- Location of Montaut
- Montaut Montaut
- Coordinates: 43°08′N 0°11′W﻿ / ﻿43.13°N 0.19°W
- Country: France
- Region: Nouvelle-Aquitaine
- Department: Pyrénées-Atlantiques
- Arrondissement: Pau
- Canton: Vallées de l'Ousse et du Lagoin

Government
- • Mayor (2020–2026): Alain Caperet
- Area^{1}: 15.41 km^{2} (5.95 sq mi)
- Population (2022): 1,121
- • Density: 73/km^{2} (190/sq mi)
- Time zone: UTC+01:00 (CET)
- • Summer (DST): UTC+02:00 (CEST)
- INSEE/Postal code: 64400 /64800
- Elevation: 278–553 m (912–1,814 ft) (avg. 315 m or 1,033 ft)

= Montaut, Pyrénées-Atlantiques =

Montaut (/fr/) is a commune in the Pyrénées-Atlantiques department in south-western France.

==Geography==
===Location===
Montaut is situated at the east of the department, 25 km south-east of Pau. The commune is bordering the department of Hautes-Pyrénées.

===Access===
The commune is served by departmental roads 212, 812 and 937 and Line 0535 of the regional buses in the Pyrénées-Atlantiques.
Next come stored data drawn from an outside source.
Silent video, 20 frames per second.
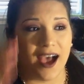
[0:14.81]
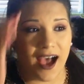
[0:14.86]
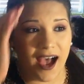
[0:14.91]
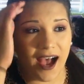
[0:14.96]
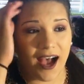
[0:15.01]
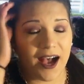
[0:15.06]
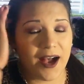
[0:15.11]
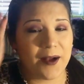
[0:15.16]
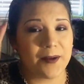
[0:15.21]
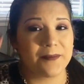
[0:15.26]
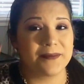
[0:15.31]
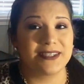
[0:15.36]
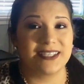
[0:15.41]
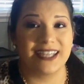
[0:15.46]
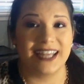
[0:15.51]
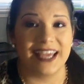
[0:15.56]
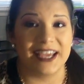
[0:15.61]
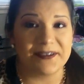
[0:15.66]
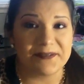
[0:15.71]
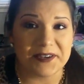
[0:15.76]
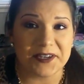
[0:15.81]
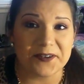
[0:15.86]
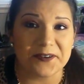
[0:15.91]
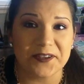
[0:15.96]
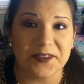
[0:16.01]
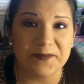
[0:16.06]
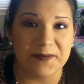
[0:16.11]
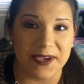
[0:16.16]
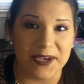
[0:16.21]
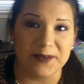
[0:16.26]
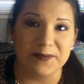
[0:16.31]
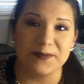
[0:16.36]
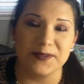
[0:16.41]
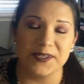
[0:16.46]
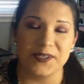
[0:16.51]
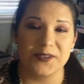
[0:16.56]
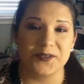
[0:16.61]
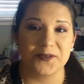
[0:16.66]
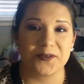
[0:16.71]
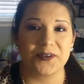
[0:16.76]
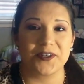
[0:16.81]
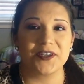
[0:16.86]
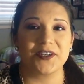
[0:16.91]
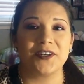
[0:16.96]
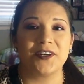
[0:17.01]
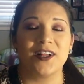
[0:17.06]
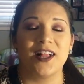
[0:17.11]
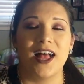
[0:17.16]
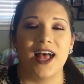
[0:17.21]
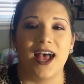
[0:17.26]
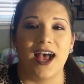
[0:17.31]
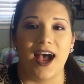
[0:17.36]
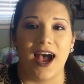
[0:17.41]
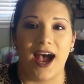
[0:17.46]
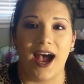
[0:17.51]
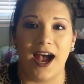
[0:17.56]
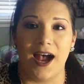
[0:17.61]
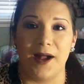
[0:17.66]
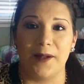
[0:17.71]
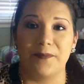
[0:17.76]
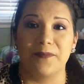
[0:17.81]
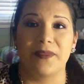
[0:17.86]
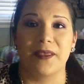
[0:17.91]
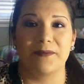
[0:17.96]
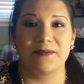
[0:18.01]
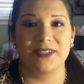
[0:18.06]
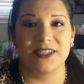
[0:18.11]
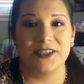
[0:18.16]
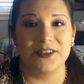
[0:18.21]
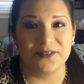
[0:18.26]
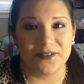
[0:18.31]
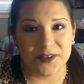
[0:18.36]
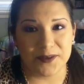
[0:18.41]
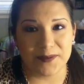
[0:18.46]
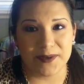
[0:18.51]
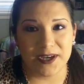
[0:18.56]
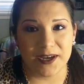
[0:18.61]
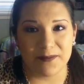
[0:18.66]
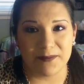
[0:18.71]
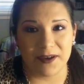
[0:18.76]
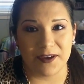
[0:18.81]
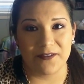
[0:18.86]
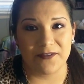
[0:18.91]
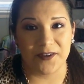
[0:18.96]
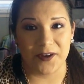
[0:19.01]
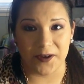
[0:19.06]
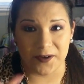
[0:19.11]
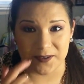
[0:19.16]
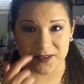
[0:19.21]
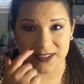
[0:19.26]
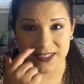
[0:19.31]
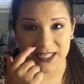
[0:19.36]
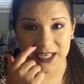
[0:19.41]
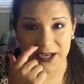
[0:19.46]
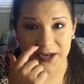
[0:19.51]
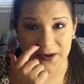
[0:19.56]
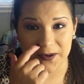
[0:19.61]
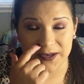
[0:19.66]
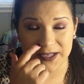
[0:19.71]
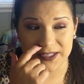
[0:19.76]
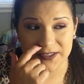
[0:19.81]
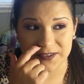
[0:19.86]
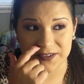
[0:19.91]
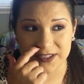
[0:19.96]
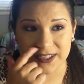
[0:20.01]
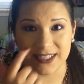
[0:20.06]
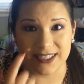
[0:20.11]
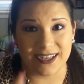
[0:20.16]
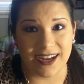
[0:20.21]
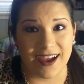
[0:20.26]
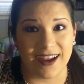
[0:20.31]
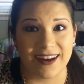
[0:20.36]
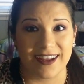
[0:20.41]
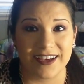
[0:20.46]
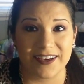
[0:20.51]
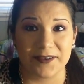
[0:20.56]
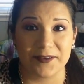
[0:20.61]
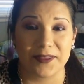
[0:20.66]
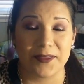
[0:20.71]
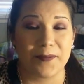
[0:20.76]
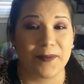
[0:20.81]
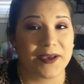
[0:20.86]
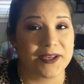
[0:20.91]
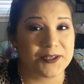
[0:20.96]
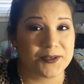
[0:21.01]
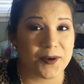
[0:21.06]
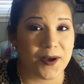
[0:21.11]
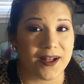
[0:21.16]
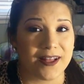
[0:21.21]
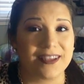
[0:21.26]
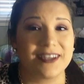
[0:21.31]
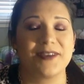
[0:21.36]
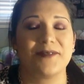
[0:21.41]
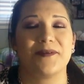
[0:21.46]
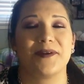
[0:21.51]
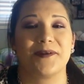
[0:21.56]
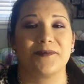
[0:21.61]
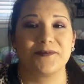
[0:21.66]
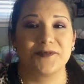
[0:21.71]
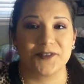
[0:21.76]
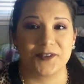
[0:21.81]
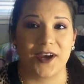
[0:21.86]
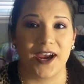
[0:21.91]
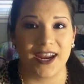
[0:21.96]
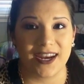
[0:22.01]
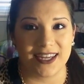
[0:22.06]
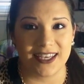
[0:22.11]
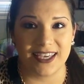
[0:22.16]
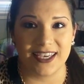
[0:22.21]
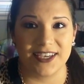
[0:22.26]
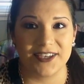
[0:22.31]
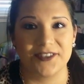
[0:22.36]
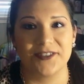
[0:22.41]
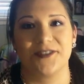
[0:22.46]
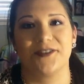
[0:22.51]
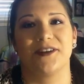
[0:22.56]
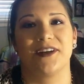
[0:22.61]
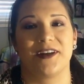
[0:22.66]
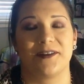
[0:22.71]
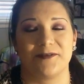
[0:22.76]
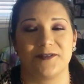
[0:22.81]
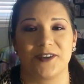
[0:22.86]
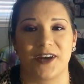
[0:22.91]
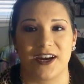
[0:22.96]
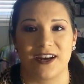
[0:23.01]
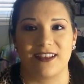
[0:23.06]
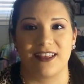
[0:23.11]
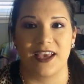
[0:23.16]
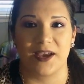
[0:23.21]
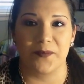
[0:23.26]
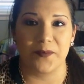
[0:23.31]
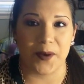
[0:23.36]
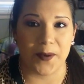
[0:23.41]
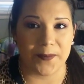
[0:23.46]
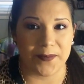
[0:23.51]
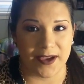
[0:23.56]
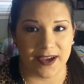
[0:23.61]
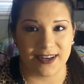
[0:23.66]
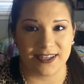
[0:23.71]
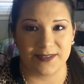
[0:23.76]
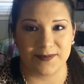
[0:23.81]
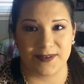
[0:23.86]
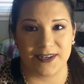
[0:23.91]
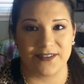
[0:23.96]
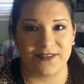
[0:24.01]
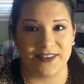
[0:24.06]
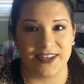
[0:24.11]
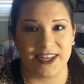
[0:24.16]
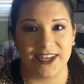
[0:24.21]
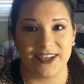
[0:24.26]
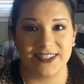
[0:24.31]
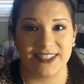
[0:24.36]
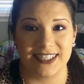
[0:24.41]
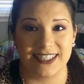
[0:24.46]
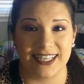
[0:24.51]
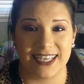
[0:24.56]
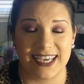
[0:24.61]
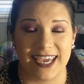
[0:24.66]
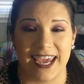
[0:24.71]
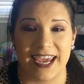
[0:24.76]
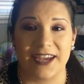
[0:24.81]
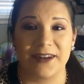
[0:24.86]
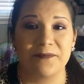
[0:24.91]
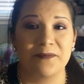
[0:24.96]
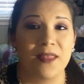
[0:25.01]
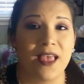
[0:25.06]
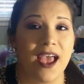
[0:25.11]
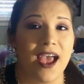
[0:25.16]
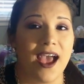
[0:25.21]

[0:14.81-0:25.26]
Today I'm here with a makeup tutorial. I'm still filming on my phone, so it's really not the best quality, but I'm trying to get used to it. I'm trying to pump out as many videos as I can.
Montaut-Bétharram station has rail connections to Tarbes, Pau, Bordeaux and Bayonne.

===Hydrography===
The lands of the commune are watered by the Gave of Pau, tributary of the Adour, and by its tributaries, the stream of Siot (fed on Montaut by the streams of the Uchas and Bignes) and the Mouscle, itself joined on the commune by the stream, the Mousclère.

===Places and Hamlets===
- Annette
- Loustau
- Pasquine
- Village
- Hameau d'en Bas
- Hameau d'en Haut
- Content
- Sarusse

==Toponymy==
The toponym Montaut appears in the forms Mont-Altus and the bastide of Montaut (12835 and the 14th century respectively, titles of Béarn) and Montaud (15355, reformation of Béarn).

Its Bearnese name is Montaut or Mountaut.

==History==
Montaut is a former bastide founded in 1327 by Marguerite de Moncade, the grandmother of Gaston III de Foix-Béarn. The original Bastidian plan still includes the remains of its past.